On the few occasions when Bush does directly encounter the down-and-out, he seems to empathize. But then, in what is becoming a recurring, almost nightmare-type scenario, the minute he visits some constructive program and praises it (AmeriCorps, the Boys and Girls Club, job training), he turns around and cuts the budget for it. It’s the kiss of death if the president comes to praise your program. During the presidential debate in Boston in 2000, Bush said, “First and foremost, we’ve got to make sure we fully fund LIHEAP [the Low Income Home Energy Assistance Program], which is a way to help low-income folks, particularly here in the East, pay their high fuel bills.” He then sliced $300 million out of that sucker, even as people were dying of hypothermia, or, to put it bluntly, freezing to death.
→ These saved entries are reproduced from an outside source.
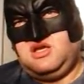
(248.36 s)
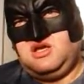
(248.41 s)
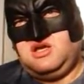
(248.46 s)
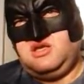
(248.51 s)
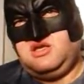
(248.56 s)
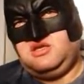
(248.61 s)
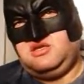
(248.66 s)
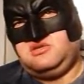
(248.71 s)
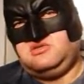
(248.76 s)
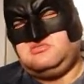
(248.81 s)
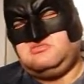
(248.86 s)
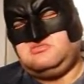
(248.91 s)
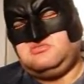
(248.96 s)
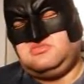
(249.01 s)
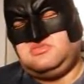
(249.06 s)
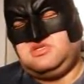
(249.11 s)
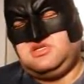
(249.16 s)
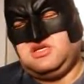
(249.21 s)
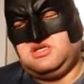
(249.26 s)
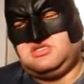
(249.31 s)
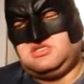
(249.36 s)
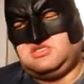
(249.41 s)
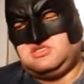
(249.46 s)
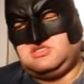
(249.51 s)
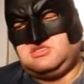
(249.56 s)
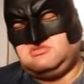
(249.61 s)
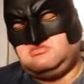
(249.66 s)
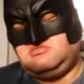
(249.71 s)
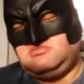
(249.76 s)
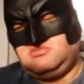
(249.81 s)
I
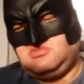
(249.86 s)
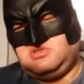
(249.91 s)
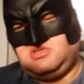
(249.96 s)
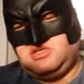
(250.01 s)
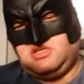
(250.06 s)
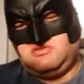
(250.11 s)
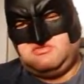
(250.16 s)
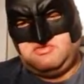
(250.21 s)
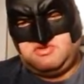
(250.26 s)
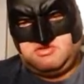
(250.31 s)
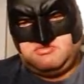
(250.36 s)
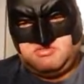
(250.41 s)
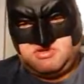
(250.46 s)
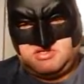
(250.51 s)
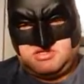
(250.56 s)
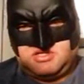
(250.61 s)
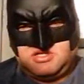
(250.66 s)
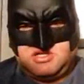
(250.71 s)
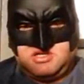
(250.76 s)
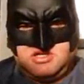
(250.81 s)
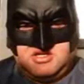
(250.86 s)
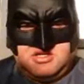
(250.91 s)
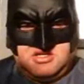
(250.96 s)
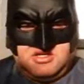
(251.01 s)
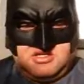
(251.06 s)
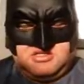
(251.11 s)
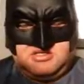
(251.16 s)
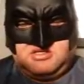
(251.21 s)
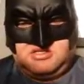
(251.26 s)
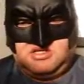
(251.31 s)
just didn't think much
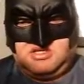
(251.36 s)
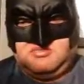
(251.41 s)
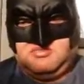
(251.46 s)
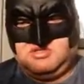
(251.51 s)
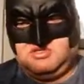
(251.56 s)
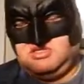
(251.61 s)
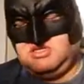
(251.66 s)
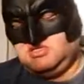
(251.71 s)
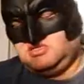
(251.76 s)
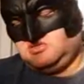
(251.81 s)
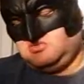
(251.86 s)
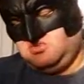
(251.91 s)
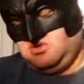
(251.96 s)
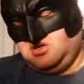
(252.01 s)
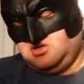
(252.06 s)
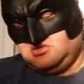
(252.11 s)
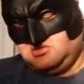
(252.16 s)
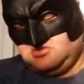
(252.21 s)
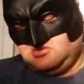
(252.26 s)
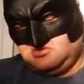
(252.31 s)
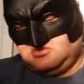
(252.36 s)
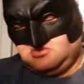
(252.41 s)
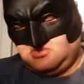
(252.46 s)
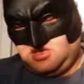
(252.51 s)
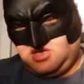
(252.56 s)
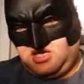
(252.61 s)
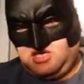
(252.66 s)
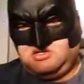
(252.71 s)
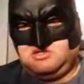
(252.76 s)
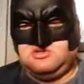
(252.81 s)
to him in this one.
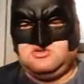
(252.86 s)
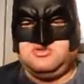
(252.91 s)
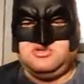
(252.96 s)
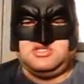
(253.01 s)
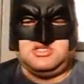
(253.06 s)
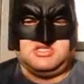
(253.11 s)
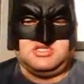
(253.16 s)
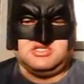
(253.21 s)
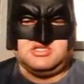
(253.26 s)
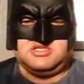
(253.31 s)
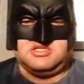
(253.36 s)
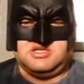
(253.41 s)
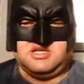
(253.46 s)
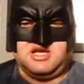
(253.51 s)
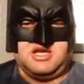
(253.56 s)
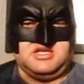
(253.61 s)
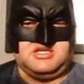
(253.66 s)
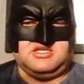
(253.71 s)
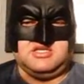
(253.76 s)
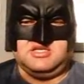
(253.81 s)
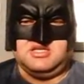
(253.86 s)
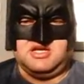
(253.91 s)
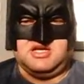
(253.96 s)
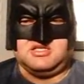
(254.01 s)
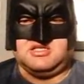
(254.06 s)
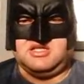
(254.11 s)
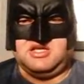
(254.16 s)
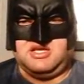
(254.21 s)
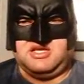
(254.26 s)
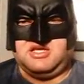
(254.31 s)
Hayden Christensen, I did
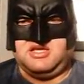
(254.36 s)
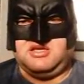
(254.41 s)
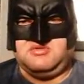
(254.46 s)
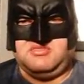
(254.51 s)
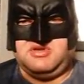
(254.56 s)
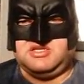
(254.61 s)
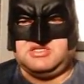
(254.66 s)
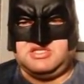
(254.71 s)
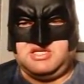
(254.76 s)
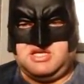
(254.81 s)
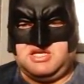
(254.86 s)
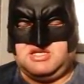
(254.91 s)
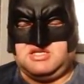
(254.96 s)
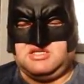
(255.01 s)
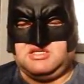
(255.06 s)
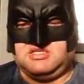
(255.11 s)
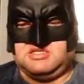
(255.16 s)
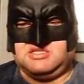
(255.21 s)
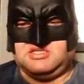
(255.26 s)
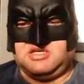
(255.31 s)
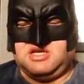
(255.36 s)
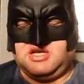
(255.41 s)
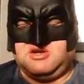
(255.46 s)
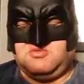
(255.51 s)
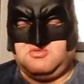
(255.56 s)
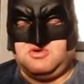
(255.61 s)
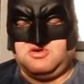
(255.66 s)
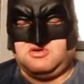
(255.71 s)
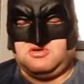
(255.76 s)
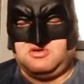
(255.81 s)
not like him as Anakin
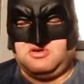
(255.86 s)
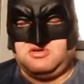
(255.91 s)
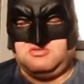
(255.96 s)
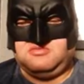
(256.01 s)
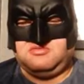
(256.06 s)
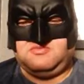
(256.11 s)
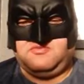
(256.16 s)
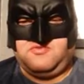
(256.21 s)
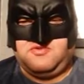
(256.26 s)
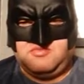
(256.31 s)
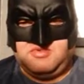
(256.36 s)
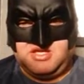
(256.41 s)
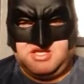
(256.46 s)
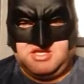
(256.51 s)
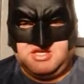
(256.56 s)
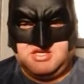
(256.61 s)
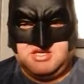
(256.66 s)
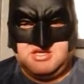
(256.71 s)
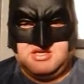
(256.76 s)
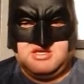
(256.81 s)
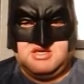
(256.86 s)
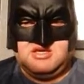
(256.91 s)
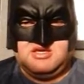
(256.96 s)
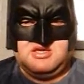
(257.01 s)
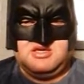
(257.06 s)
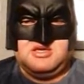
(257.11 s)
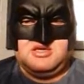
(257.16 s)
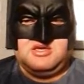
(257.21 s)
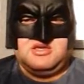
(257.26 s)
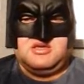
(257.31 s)
Skywalker. For me,
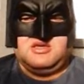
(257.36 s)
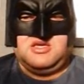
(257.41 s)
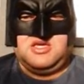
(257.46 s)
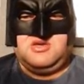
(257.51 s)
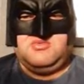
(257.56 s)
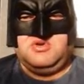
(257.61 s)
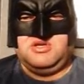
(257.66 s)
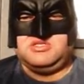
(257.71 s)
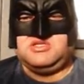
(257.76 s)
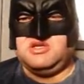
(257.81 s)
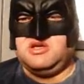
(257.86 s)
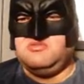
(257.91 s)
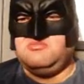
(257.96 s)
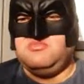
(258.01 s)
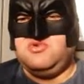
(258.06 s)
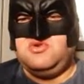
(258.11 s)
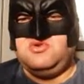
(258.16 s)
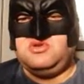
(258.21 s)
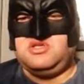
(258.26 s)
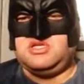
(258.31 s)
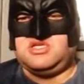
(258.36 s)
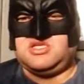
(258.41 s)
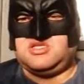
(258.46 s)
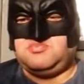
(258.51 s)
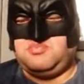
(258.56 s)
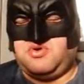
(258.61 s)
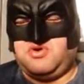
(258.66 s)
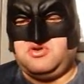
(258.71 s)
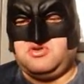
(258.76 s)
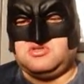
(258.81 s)
he was a moody,
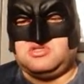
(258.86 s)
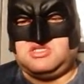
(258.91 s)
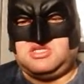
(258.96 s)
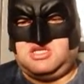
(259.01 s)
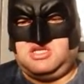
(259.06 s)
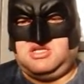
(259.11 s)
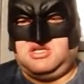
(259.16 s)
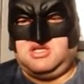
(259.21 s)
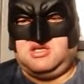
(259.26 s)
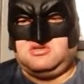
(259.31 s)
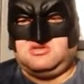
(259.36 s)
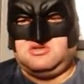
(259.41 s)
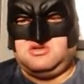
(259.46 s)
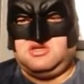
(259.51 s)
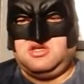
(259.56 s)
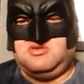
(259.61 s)
spoiled teenager.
Sometimes he even cuts your program before he comes to praise it. In August 2002, Bush held a photo op with the Quecreek coal miners, the nine men whose rescue had thrilled the country. By then he had already cut the coal-safety budget at the Mine Safety and Health Administration, which engineered the rescue, by 6 percent, and had named a coal-industry executive to run the agency.
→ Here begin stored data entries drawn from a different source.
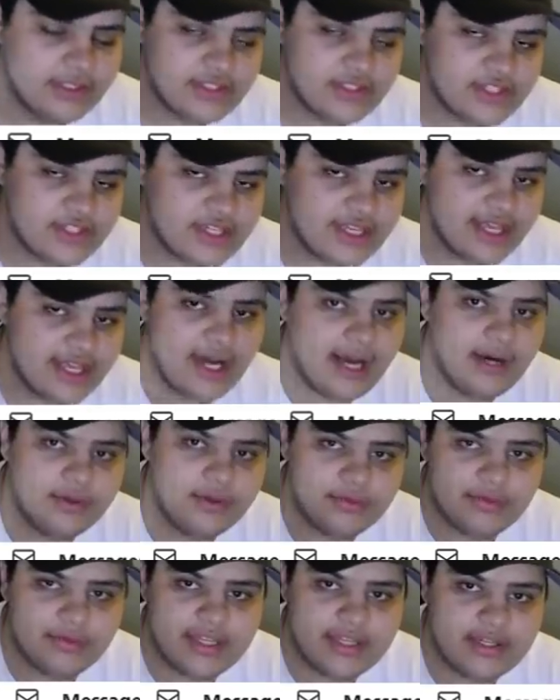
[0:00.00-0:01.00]
she
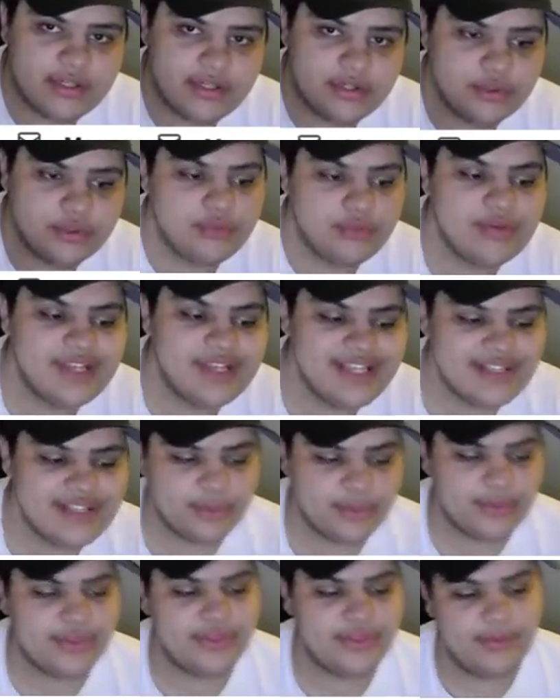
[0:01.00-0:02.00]
outright
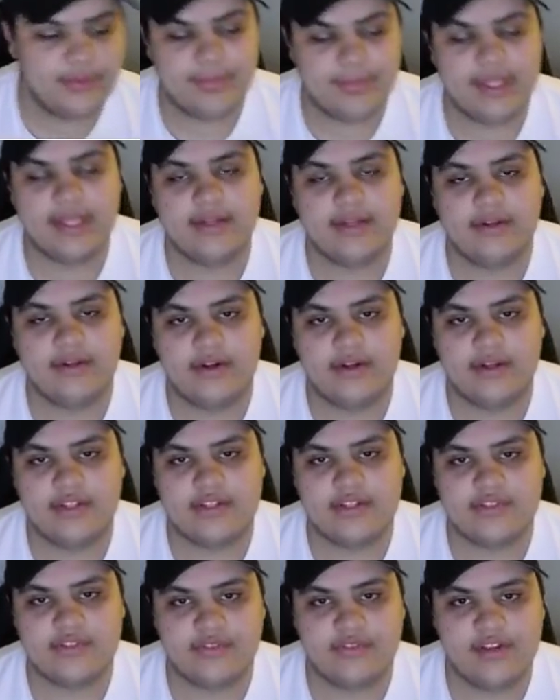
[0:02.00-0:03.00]
agrees with the man on
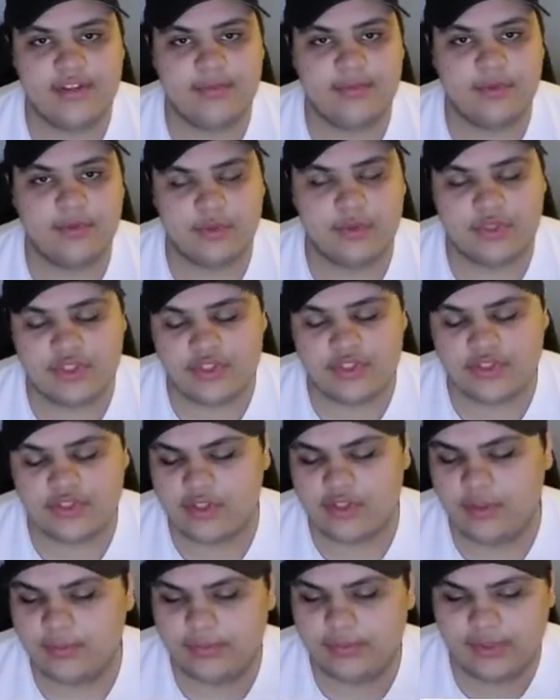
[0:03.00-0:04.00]
his framing, which is
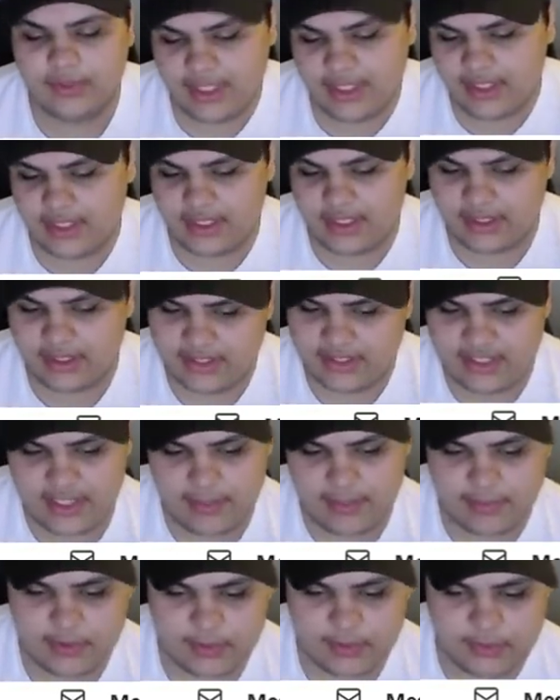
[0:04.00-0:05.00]
completely
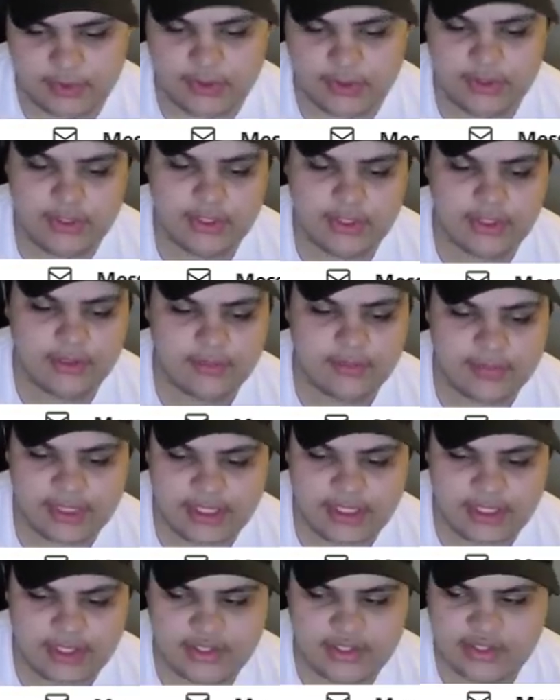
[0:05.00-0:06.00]
unacceptable
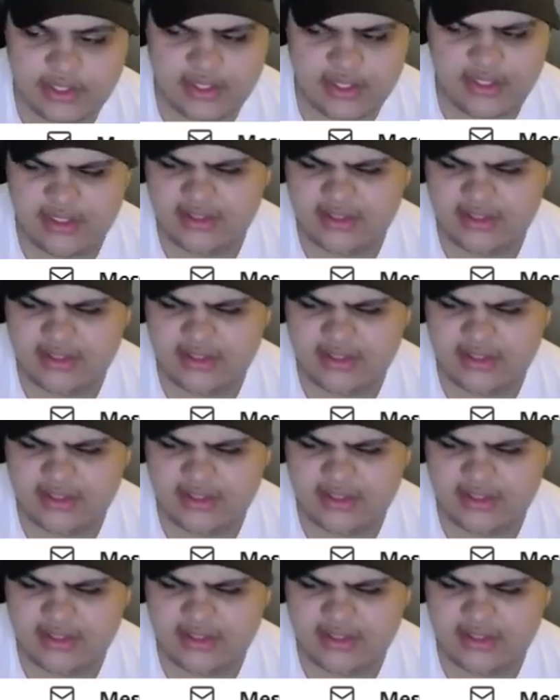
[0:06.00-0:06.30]
because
. . . When the 1999 hunger stats were announced, Bush threw a tantrum. He thought it was some malign Clinton plot to make his state look bad because he was running for president. “I saw the report that children in Texas are going hungry. Where?” he demanded. “No children are going to go hungry in this state. You’d think the governor would have heard if there are pockets of hunger in Texas.” You would, wouldn’t you? That is the point at which ignorance becomes inexcusable. In five years, Bush had never spent time with people in the colonias, South Texas’ shantytowns; he had never been to a session with Valley Interfaith, a consortium of border churches and schools and the best community organization in the state. There is no excuse for a governor to be unaware of this huge reality of Texas.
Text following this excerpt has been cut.